きりっといつもの数倍以上眼光を鋭く問いかければ、女は怯んだ様子もなくはあっとため息をついた。


「うちは衣装の販売はしてないんだけどね。もう閉店時間だし、この服をこんなに似合う子は確かにいないから、今回ばかりは売ってあげるよ。小銀貨5枚、5万ジェニーだ」


この国で一番普及しているのは大陸通貨だ。『ジェニー』で『J』と表す。


一般人の平均月給が30万Jで、年収4百万Jが基本だ。硬貨は鉄銭、銅銭、青銅貨、白銅貨、小銀貨、銀貨、金貨の7種類。鉄銭1枚が1Jとなる。


服の相場などよくわからないので、鷹揚に頷いた。

空間魔法の『ストレージ』で異空間から小銀貨を取り出すと、女に支払った。


「着ていた服はこっちに包んでるから。帰ったらイイコトしてないで、ちゃんとした服を買いに行ってあげなよ。
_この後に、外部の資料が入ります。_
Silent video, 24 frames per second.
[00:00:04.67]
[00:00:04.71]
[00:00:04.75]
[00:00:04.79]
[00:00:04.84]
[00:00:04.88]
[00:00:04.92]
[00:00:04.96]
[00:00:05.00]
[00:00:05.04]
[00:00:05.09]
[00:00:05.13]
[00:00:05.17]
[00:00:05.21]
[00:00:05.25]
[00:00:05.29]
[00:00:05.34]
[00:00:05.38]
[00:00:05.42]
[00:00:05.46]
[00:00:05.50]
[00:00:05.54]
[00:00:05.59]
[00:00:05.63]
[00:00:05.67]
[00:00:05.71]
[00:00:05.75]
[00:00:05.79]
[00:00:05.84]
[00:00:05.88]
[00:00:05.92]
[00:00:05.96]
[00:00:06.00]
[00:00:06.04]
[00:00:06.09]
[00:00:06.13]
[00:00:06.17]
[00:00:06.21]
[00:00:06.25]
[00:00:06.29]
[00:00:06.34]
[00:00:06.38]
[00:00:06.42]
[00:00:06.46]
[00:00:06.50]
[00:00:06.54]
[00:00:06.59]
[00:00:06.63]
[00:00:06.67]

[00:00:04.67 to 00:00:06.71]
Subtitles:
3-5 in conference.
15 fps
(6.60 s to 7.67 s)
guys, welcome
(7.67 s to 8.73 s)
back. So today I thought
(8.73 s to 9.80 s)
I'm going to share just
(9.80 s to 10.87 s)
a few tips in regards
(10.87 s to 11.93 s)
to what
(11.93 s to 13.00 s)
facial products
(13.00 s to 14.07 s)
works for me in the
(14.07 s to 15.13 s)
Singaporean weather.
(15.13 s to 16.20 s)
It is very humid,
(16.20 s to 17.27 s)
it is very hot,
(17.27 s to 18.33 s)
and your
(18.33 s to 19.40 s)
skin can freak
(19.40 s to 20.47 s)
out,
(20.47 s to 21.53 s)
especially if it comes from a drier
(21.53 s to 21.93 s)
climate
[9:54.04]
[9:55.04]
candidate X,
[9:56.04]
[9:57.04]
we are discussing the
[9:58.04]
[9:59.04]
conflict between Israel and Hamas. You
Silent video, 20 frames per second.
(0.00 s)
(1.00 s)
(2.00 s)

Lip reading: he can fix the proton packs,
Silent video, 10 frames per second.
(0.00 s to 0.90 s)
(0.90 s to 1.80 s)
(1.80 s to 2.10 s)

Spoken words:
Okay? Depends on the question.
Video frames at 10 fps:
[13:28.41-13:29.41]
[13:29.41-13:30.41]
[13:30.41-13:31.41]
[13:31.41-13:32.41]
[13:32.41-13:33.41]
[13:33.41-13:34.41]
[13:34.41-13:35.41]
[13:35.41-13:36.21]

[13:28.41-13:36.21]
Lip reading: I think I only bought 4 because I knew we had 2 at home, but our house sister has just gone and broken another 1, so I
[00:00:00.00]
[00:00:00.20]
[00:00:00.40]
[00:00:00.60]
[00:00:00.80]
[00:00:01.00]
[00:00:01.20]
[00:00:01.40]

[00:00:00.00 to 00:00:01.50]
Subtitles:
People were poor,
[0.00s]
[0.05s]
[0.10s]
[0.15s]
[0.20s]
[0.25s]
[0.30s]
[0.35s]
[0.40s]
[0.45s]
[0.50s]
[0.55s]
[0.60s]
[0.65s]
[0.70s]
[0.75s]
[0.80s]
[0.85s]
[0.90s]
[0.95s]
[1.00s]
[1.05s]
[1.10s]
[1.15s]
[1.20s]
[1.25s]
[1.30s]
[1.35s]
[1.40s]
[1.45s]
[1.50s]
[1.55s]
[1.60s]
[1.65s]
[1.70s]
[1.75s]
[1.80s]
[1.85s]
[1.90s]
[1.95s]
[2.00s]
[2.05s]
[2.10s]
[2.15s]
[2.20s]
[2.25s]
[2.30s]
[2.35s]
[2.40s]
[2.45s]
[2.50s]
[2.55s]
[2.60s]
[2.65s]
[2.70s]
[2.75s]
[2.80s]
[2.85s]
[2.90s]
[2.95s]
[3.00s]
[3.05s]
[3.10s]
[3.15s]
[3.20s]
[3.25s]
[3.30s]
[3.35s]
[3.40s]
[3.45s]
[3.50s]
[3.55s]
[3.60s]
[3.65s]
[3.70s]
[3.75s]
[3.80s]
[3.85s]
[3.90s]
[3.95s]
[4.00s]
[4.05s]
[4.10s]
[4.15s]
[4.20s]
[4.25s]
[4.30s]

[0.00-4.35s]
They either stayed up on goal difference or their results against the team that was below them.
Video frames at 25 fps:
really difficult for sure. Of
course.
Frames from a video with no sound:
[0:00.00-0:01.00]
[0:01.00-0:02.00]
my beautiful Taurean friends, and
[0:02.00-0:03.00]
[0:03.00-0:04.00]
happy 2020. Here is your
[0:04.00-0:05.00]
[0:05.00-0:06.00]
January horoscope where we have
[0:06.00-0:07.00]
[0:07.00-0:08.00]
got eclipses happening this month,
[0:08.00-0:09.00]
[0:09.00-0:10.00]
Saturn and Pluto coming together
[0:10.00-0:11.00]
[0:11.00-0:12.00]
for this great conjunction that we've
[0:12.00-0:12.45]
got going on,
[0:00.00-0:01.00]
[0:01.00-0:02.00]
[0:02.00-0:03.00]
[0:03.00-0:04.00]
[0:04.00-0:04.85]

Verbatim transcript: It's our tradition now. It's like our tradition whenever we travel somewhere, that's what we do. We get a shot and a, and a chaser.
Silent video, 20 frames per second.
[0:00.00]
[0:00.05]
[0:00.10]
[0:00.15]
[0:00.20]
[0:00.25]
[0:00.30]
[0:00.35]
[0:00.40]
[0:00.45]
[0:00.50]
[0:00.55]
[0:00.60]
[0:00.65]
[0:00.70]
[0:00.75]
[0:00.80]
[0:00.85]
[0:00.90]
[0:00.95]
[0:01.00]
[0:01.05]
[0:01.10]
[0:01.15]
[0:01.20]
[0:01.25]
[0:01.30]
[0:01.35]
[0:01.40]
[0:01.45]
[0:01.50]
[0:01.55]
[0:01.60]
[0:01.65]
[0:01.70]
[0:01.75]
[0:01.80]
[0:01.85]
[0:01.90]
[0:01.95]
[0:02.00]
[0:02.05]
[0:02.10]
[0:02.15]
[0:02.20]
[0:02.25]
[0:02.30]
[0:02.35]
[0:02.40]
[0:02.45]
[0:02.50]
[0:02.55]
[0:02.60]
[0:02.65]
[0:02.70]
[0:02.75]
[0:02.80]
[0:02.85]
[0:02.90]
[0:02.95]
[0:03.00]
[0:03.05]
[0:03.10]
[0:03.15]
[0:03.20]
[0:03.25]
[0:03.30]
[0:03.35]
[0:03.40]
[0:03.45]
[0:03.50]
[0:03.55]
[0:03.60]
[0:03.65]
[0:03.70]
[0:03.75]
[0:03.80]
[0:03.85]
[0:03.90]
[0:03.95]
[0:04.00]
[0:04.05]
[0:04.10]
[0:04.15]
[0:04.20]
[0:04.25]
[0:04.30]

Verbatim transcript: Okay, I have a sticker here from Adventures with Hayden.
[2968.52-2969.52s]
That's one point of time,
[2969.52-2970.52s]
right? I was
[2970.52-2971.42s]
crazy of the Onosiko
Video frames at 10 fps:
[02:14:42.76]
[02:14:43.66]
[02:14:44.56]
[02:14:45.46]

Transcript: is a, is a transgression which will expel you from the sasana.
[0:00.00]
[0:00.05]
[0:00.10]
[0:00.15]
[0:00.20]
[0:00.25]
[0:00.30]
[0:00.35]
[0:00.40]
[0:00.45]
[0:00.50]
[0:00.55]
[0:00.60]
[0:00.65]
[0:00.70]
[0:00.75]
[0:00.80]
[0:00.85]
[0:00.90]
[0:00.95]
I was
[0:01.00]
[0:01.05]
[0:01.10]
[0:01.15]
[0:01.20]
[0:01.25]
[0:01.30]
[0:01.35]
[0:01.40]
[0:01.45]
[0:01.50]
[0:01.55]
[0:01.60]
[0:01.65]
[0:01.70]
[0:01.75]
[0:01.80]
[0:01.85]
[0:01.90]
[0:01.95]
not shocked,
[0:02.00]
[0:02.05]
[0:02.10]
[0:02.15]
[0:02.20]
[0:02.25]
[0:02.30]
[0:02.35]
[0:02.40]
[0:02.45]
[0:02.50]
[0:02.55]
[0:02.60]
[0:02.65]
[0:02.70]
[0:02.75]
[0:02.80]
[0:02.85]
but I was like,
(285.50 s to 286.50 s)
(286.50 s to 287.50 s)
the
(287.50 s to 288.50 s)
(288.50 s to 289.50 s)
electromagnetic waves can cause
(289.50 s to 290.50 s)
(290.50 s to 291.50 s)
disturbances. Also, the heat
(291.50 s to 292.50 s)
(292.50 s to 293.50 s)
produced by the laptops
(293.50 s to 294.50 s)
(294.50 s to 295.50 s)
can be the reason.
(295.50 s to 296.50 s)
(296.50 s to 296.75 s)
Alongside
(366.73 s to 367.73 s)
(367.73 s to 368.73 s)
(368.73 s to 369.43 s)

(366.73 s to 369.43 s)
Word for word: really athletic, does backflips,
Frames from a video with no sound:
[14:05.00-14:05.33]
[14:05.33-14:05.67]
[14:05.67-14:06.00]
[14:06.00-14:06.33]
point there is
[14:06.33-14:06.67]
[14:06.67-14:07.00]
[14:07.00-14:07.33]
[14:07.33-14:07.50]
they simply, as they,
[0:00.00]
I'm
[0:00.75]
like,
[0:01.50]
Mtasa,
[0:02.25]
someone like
だいたい、いい大人なんだからたまには健全に遊びな。うちにも可愛い子はたくさんいるからね。犯罪者じゃなければ、金払いのいい客は大歓迎だ」


女の言葉の端々から疑問が浮かぶが、クロゥインは礼を述べると、布に包まれた服を受け取る。


「イメージ・クラブ『ももいろ天国』をこれからもごひいきに」


は?


成人指定のピンクの店だ!

女の言葉を理解したと同時に、慌ててマヤを連れて転移魔法で市長館へと戻るのだった。